■ WHAT YOU SHOULD DO ■
Your response should consist of the entries below, reproduced exactly and without their images.

■ EXCERPTED DATA ■

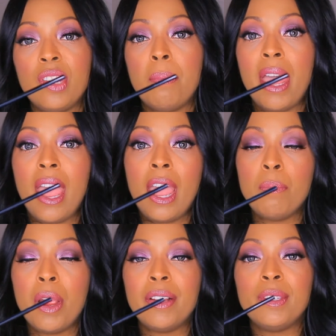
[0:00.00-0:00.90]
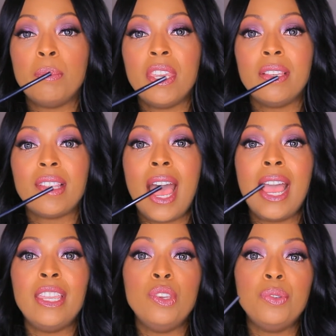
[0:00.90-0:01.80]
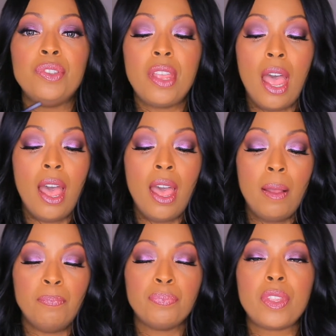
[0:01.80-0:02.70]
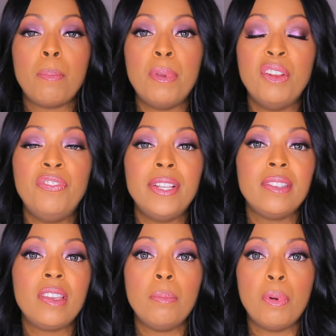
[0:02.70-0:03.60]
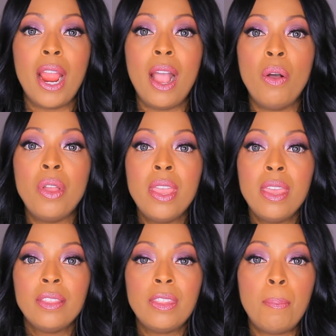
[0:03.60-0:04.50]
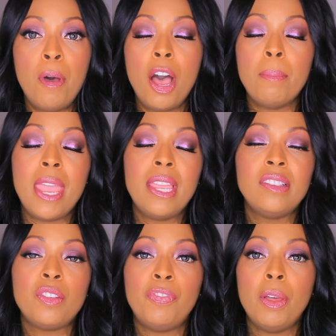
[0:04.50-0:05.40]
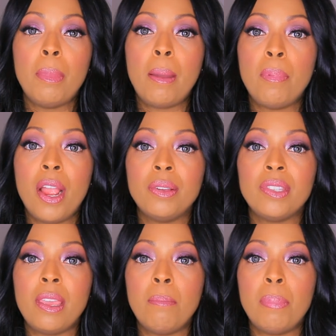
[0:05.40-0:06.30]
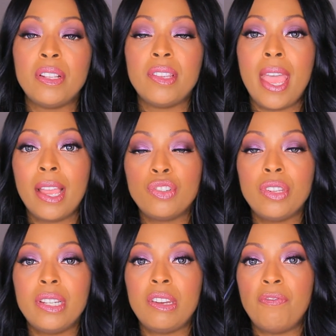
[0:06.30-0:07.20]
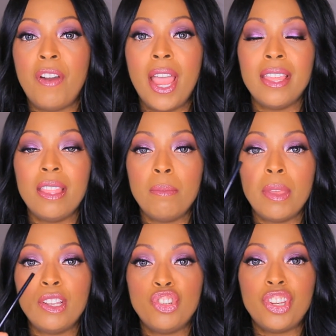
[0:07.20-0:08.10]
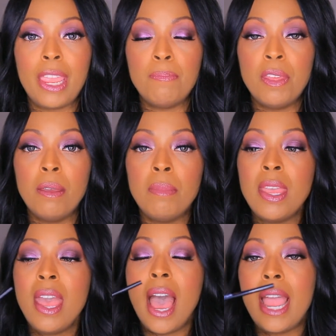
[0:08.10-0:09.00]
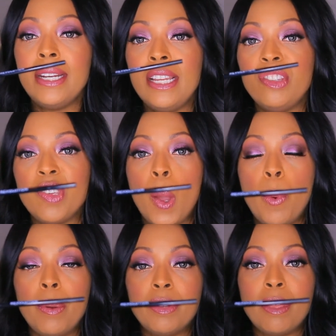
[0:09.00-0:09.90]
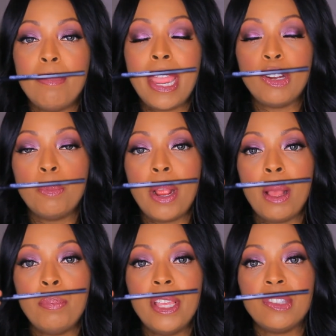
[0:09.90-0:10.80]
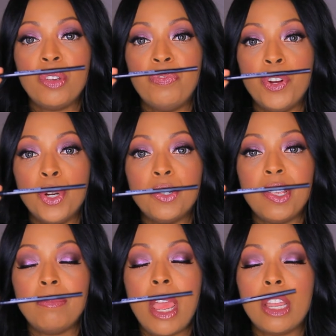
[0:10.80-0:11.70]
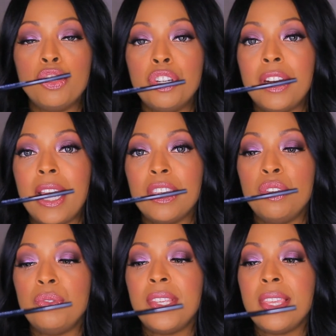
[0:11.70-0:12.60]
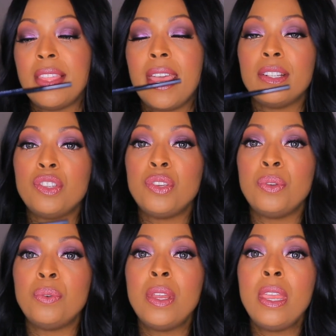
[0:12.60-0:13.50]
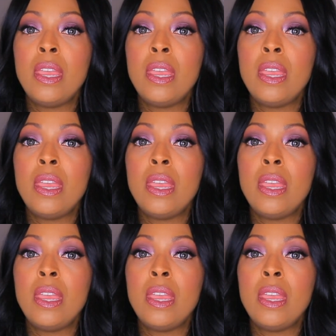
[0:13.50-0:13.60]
on my eyebrows, because I use Benefits Ka-Brow, the pomade to fill my brows in, but to actually define them and shape them, I need to go in with the micro brow pencil first. I'm not good at using that to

■ RESULT ■
[0:00.00-0:00.90]
[0:00.90-0:01.80]
[0:01.80-0:02.70]
[0:02.70-0:03.60]
[0:03.60-0:04.50]
[0:04.50-0:05.40]
[0:05.40-0:06.30]
[0:06.30-0:07.20]
[0:07.20-0:08.10]
[0:08.10-0:09.00]
[0:09.00-0:09.90]
[0:09.90-0:10.80]
[0:10.80-0:11.70]
[0:11.70-0:12.60]
[0:12.60-0:13.50]
[0:13.50-0:13.60]
on my eyebrows, because I use Benefits Ka-Brow, the pomade to fill my brows in, but to actually define them and shape them, I need to go in with the micro brow pencil first. I'm not good at using that to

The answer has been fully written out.